REQUIREMENT – Starting with the line containing "[13:37.17-13:38.07]" and going on through the line containing "[10:04.33-10:05.33]", return the lines of the data below exactly, and only those.

[Stored items]
------------------------------

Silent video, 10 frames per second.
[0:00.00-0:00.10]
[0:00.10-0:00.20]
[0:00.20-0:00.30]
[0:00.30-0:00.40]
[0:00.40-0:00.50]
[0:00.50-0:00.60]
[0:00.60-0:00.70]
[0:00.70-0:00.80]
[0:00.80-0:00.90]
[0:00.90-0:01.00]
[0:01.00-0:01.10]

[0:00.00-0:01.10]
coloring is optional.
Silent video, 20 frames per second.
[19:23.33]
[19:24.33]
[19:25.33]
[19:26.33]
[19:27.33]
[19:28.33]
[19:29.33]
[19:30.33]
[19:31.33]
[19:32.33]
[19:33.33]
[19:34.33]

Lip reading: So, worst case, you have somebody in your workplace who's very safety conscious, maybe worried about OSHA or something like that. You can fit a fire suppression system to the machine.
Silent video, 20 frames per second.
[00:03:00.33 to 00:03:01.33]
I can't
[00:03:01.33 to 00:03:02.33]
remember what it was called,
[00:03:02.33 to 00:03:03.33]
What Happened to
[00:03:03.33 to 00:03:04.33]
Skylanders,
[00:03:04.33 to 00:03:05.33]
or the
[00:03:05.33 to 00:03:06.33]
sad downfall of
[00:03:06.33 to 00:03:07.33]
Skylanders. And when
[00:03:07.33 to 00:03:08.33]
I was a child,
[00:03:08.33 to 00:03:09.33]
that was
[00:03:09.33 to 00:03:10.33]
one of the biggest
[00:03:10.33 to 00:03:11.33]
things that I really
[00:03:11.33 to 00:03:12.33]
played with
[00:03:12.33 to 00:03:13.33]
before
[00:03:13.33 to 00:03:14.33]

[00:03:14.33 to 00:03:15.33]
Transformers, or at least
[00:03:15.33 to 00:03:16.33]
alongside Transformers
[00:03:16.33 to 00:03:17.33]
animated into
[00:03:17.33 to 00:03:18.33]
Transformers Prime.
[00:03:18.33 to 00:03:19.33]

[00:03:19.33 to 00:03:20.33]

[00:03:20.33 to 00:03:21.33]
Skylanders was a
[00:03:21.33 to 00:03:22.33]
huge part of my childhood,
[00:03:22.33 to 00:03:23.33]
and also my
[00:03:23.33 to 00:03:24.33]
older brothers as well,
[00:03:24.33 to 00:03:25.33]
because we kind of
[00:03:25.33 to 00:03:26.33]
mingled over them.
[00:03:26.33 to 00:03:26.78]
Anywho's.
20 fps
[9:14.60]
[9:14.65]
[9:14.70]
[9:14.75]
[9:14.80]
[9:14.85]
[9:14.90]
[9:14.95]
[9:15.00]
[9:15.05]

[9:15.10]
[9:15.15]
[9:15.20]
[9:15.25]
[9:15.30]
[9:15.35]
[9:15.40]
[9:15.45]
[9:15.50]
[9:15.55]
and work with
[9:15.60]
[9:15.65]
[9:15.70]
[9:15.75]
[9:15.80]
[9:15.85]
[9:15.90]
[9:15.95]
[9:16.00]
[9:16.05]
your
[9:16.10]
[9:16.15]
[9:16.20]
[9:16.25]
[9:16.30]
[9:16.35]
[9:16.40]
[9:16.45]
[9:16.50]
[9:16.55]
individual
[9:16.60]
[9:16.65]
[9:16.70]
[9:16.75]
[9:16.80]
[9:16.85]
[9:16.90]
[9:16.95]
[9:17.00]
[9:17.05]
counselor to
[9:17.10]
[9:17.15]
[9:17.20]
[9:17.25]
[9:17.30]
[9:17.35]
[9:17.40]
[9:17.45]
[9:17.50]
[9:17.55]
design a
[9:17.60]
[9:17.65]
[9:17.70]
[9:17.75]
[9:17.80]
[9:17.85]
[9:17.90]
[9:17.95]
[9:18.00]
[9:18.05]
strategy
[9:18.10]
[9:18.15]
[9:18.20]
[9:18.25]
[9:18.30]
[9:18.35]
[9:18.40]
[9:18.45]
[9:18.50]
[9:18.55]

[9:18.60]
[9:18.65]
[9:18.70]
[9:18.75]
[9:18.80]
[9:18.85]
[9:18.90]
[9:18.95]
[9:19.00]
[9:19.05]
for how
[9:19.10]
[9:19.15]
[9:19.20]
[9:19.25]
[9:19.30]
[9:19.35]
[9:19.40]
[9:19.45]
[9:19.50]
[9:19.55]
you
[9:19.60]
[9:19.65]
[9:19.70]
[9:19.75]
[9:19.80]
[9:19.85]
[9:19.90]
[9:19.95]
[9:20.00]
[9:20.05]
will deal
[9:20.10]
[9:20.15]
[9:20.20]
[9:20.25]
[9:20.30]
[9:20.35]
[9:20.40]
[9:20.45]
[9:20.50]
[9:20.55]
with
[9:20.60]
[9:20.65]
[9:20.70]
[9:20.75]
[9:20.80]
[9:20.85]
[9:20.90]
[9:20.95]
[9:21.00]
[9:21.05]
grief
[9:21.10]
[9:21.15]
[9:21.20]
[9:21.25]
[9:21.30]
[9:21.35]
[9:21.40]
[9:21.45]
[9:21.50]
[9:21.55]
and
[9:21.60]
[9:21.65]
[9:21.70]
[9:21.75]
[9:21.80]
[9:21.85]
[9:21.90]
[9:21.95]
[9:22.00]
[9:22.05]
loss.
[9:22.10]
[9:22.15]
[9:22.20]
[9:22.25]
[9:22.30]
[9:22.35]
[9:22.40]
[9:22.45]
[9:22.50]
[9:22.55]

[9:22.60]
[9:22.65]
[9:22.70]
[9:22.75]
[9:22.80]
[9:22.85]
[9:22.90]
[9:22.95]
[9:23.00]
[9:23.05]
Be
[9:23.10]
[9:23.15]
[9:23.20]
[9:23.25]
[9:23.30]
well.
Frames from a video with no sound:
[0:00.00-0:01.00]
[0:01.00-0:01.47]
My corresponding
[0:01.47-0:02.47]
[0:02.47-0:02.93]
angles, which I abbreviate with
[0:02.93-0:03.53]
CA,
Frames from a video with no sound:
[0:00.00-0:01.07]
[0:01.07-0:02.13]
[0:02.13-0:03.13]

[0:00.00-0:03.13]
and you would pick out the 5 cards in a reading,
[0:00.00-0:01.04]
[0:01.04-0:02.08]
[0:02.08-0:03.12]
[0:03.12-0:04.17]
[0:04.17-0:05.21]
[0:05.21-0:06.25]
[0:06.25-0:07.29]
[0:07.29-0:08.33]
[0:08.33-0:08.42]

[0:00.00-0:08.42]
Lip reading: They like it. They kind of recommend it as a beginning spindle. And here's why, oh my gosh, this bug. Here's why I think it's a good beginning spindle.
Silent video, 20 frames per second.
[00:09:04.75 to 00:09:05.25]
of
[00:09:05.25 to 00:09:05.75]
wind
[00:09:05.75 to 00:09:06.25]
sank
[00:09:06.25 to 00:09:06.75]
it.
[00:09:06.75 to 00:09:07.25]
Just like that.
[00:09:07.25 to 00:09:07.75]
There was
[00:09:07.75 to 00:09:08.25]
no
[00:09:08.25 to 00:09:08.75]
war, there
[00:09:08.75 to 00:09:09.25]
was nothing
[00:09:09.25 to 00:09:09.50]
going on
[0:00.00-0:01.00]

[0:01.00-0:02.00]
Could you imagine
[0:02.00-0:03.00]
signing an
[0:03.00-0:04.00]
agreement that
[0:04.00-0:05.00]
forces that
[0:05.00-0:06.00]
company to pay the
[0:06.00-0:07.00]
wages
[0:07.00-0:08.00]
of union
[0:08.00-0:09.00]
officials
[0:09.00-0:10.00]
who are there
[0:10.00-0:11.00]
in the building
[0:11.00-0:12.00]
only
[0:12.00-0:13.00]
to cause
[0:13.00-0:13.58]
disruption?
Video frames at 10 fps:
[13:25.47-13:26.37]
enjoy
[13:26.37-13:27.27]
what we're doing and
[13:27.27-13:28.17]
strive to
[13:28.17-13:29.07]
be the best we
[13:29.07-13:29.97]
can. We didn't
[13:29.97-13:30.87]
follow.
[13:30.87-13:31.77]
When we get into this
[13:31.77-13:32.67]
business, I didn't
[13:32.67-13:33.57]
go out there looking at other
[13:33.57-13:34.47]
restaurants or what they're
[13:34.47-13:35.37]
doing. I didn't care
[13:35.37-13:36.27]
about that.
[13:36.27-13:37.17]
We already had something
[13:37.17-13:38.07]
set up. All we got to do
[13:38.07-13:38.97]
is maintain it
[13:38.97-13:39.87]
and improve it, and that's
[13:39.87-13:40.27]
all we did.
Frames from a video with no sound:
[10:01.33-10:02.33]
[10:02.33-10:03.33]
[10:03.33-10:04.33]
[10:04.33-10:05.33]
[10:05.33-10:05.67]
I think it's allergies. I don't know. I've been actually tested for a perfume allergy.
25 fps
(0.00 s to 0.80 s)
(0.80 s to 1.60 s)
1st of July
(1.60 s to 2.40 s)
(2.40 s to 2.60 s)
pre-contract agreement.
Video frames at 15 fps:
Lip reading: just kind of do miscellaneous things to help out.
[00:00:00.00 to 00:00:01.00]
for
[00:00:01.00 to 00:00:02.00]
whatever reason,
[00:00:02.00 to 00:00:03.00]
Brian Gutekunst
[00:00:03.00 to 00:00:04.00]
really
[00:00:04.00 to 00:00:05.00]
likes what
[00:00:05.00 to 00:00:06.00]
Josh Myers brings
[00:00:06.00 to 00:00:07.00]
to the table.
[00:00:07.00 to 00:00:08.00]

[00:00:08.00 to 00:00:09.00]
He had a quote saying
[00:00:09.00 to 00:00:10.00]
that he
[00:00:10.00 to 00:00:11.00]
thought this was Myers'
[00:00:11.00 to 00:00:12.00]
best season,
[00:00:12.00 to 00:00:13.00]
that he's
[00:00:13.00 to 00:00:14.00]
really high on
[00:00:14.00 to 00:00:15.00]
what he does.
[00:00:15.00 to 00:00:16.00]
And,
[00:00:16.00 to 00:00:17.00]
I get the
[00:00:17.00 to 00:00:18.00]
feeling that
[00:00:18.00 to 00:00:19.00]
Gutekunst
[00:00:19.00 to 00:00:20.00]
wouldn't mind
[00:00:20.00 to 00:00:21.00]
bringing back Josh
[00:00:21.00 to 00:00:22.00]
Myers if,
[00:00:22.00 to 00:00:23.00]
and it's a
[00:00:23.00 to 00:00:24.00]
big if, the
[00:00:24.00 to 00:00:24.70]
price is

------------------------------

RESPONSE –
[13:37.17-13:38.07]
set up. All we got to do
[13:38.07-13:38.97]
is maintain it
[13:38.97-13:39.87]
and improve it, and that's
[13:39.87-13:40.27]
all we did.
Frames from a video with no sound:
[10:01.33-10:02.33]
[10:02.33-10:03.33]
[10:03.33-10:04.33]
[10:04.33-10:05.33]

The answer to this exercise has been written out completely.